Would you pay for GC?

Paulo Pinto pjmlp at progtools.org
Tue Jan 25 07:13:41 UTC 2022


On Tuesday, 25 January 2022 at 06:13:31 UTC, Random Dude wrote:
> On Tuesday, 25 January 2022 at 03:37:57 UTC, Elronnd wrote:
>> Apropos recent discussion, here is a serious question: would 
>> you pay for either of these?
>>
>> - High-throughput/scalable gc.  High sustained allocation 
>> rates, large heaps, many cores, compacting&generational
>>
>> - Concurrent gc.  No pauses
>
> I'd pay to have it removed and replaced with ARC.
>
> GC in it's current form can not compete with other more 
> performant GCs and it shouldn't. D is in a unique position to 
> enable people to write code as if they're writing python and 
> also accommodate them when they want to do low-level 
> optimizations.
>
> If we could just have automatic reference counting both the GC 
> and No-GC people would be happy. It's okay if that route 
> changes how pointers work (metadata would have to be added and 
> some code would break), this is the right move in the long run.

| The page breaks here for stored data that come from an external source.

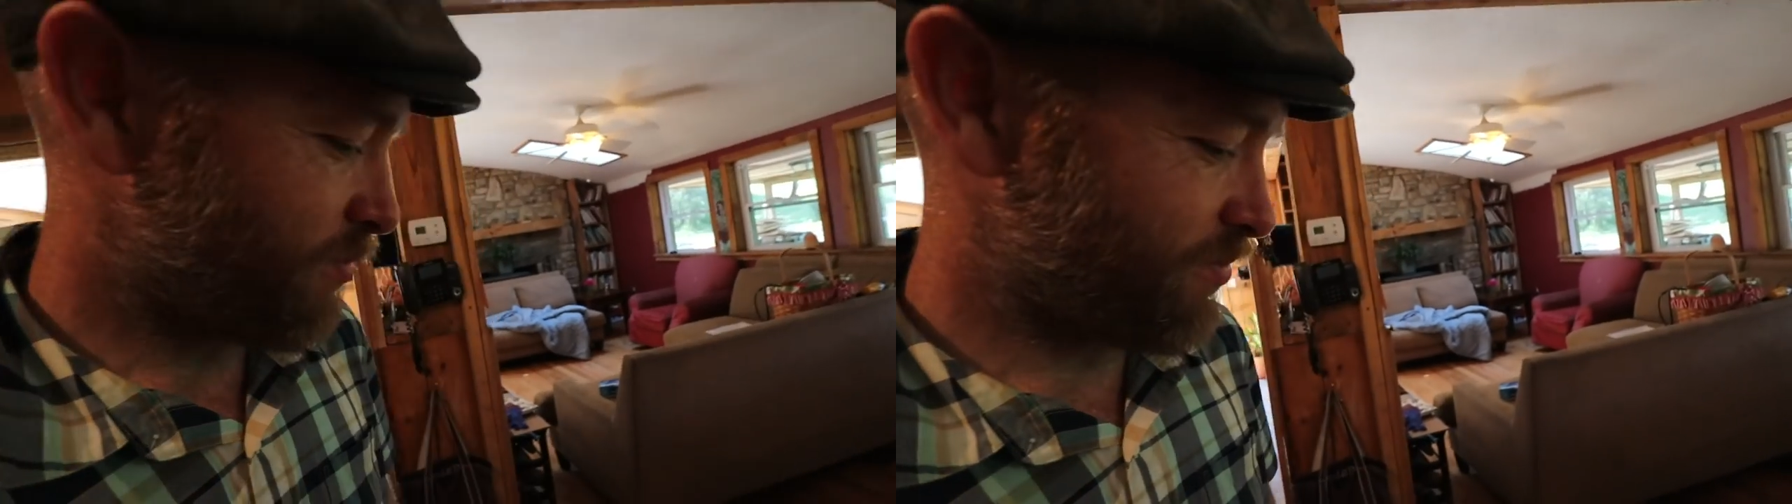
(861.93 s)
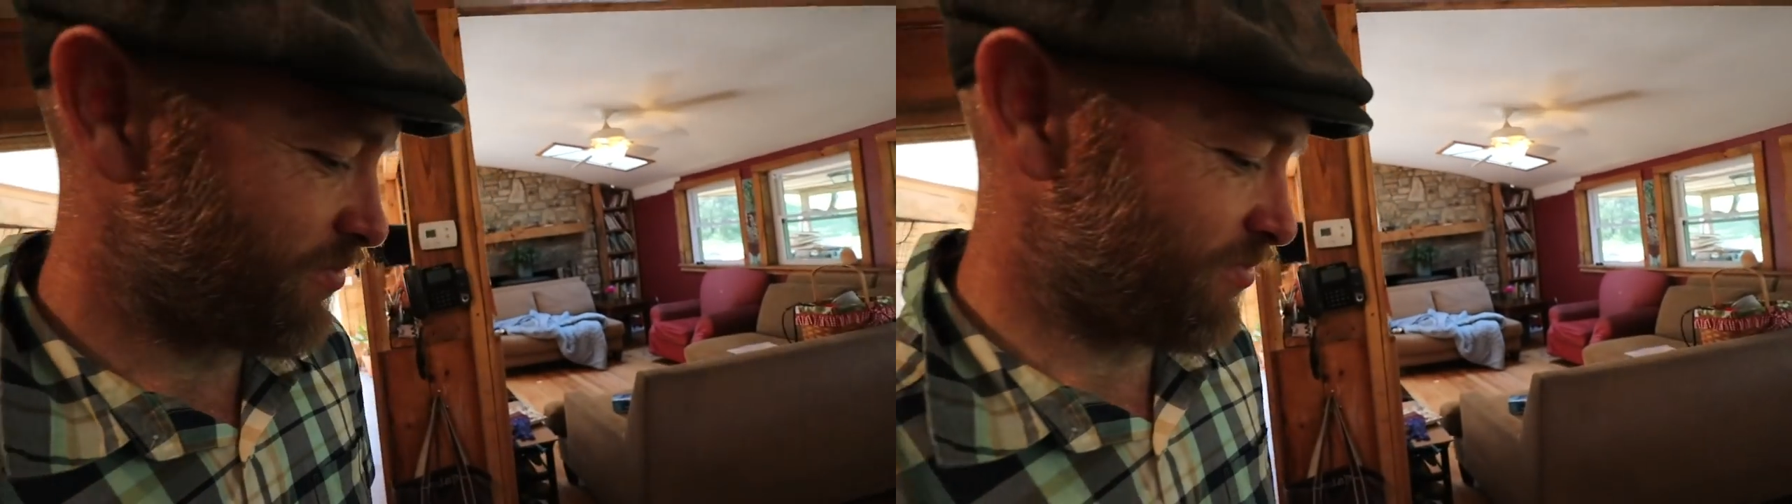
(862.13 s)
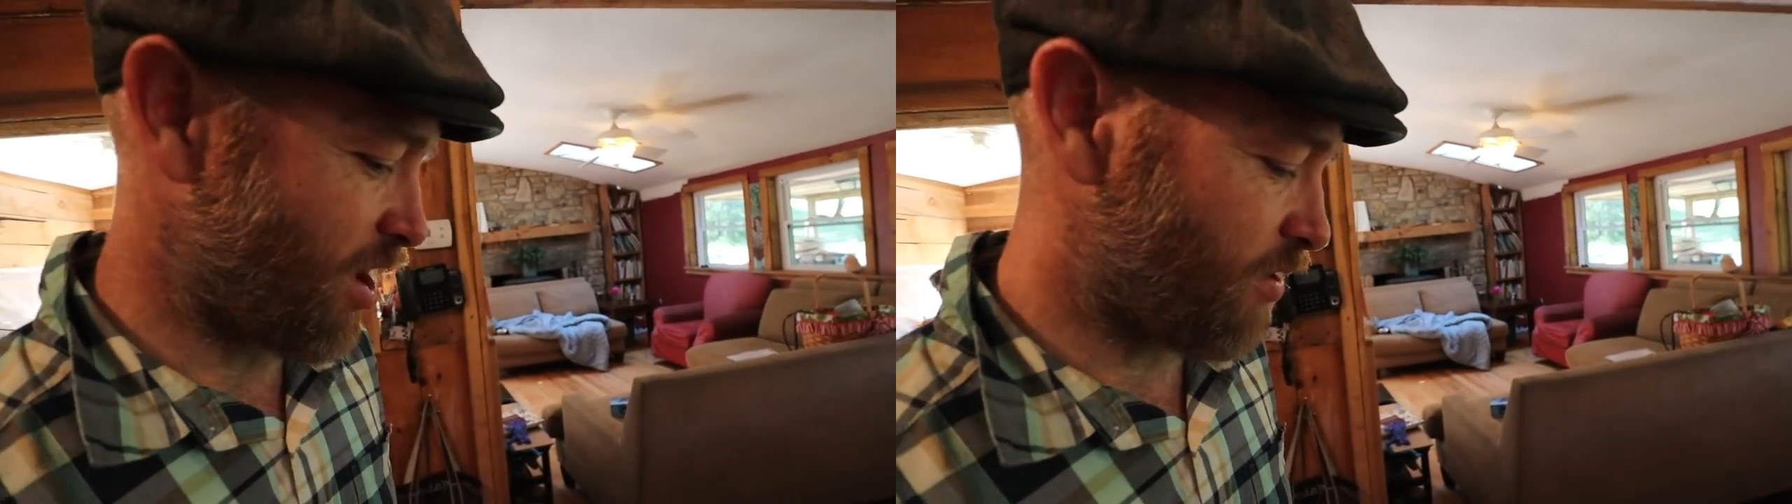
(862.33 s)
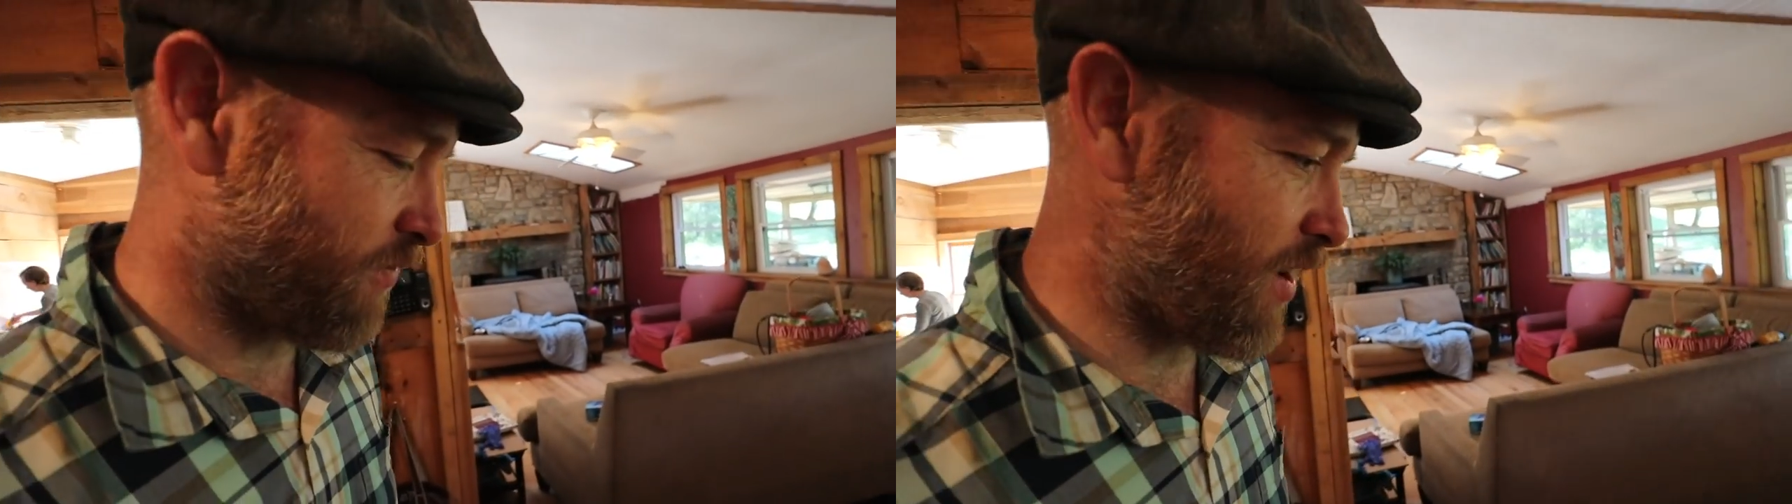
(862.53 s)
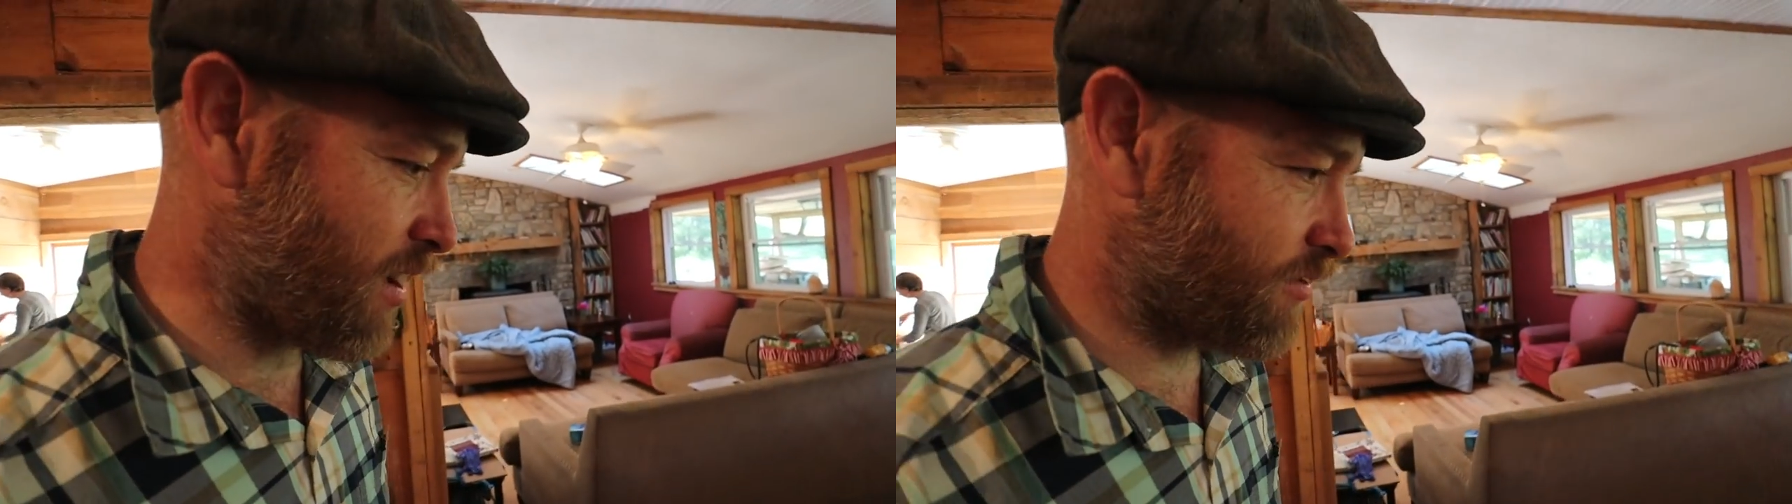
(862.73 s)
stuff? no
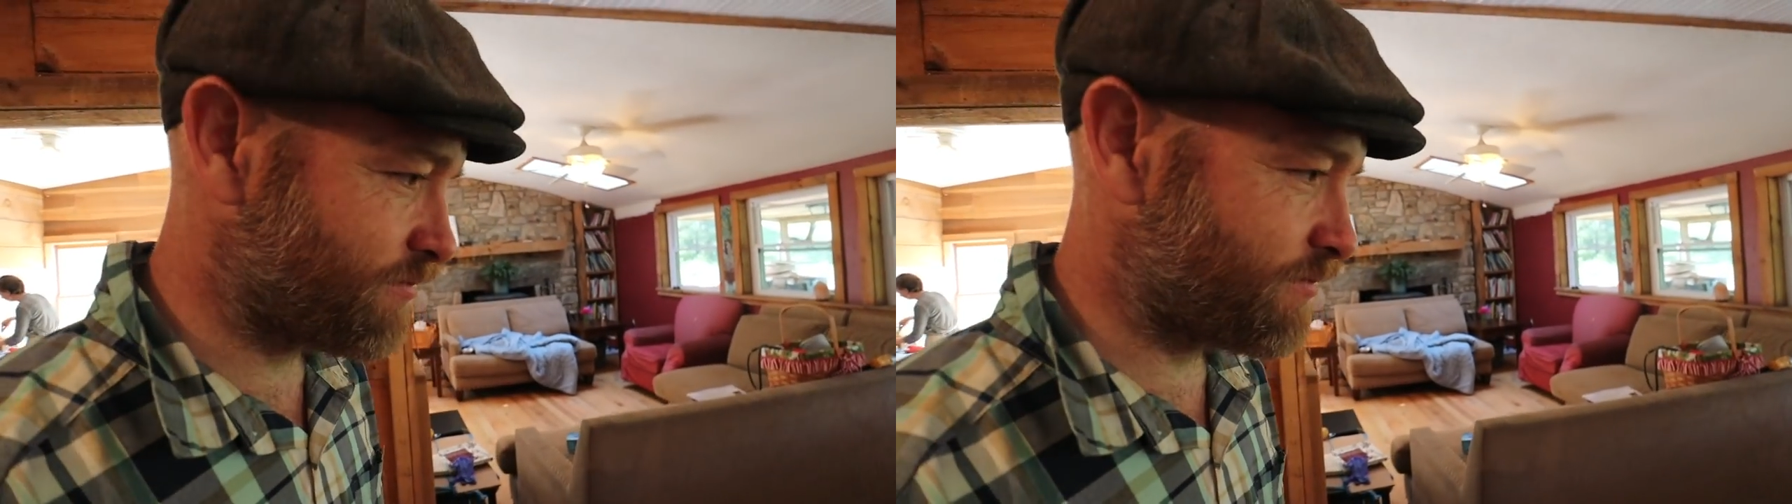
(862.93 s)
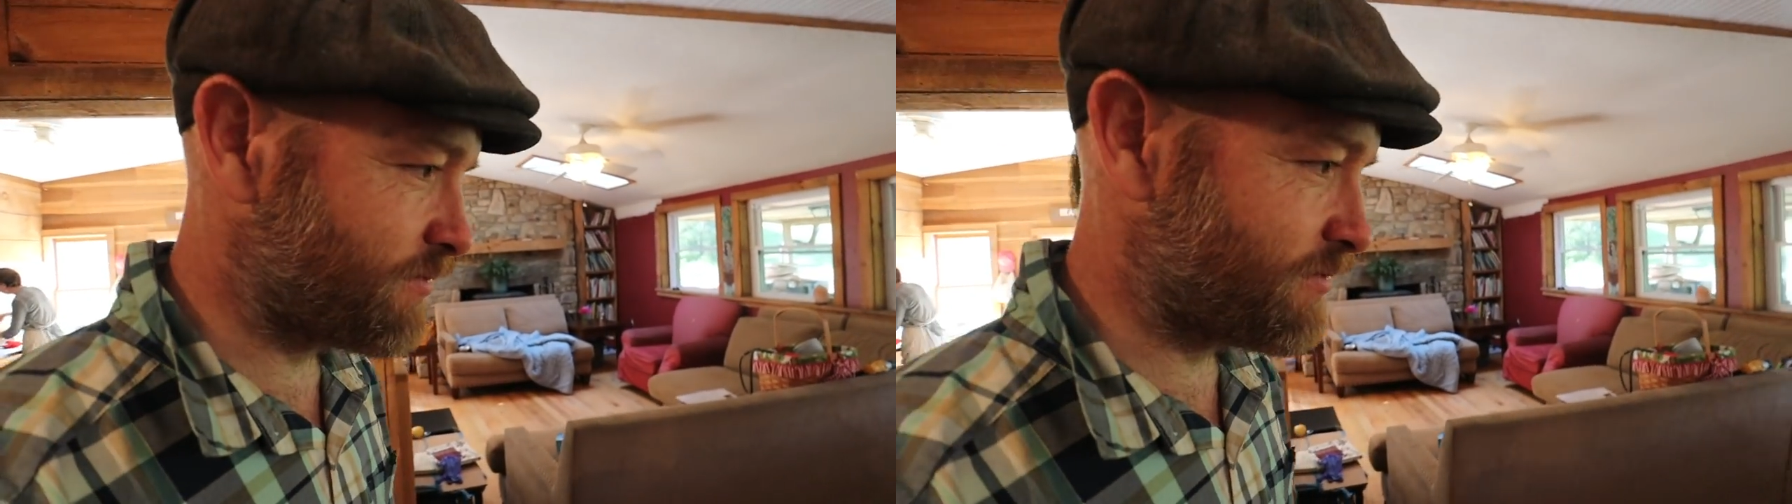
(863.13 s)
phone.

ARC will also not compete, unless one goes the extra mile of 
making the compiler ARC aware, elide retain/release calls, do 
cascade deletions in background threads, take care on cascade 
deletions to avoid stack overflows on destructor calls, provide 
multicore friendly versions of them,.....

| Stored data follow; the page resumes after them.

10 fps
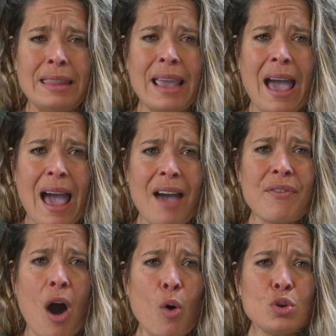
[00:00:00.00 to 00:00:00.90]
They have
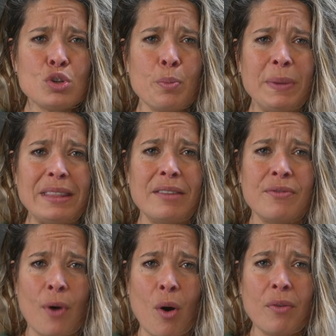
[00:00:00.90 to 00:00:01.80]
also been
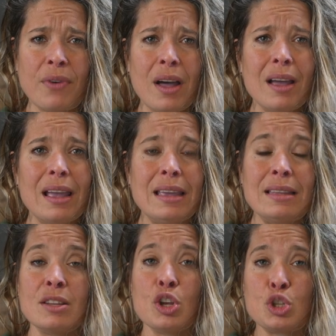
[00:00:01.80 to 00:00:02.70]
involved
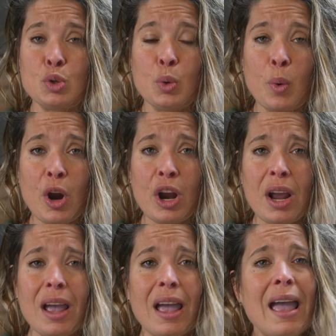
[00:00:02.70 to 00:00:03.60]
in sewer
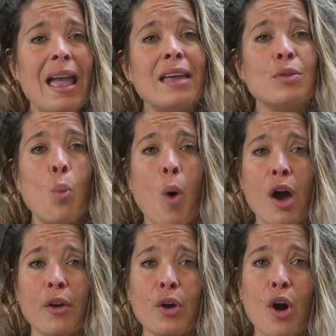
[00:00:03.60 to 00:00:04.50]
and
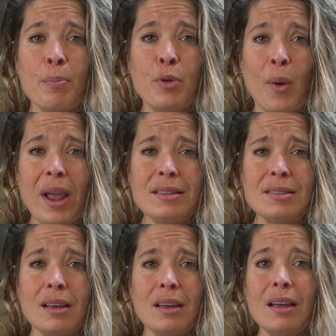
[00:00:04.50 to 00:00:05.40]
water upgrade
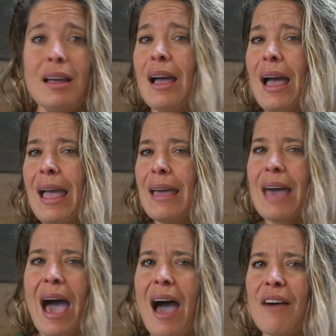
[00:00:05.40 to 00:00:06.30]
and
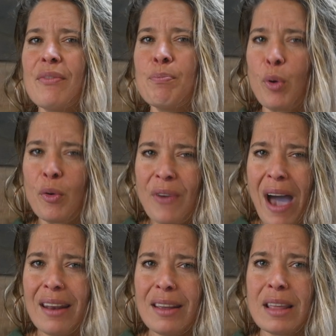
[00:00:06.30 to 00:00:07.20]
have
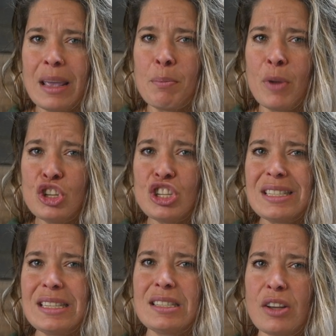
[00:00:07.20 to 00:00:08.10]
provided
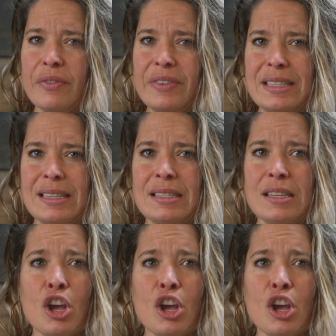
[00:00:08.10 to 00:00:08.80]
emergency services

If you are paying to replace GC with ARC, without putting the 
money to reach Swift level of performance (which is still pretty 
lame versus last gen tracing GCs in Java/.NET), then you will be 
getting lemons.

https://forums.swift.org/t/a-roadmap-for-improving-swift-performance-predictability-arc-improvements-and-ownership-control/54206

I can already see it, the forums being inundated with complains 
about ARC performance versus other languages.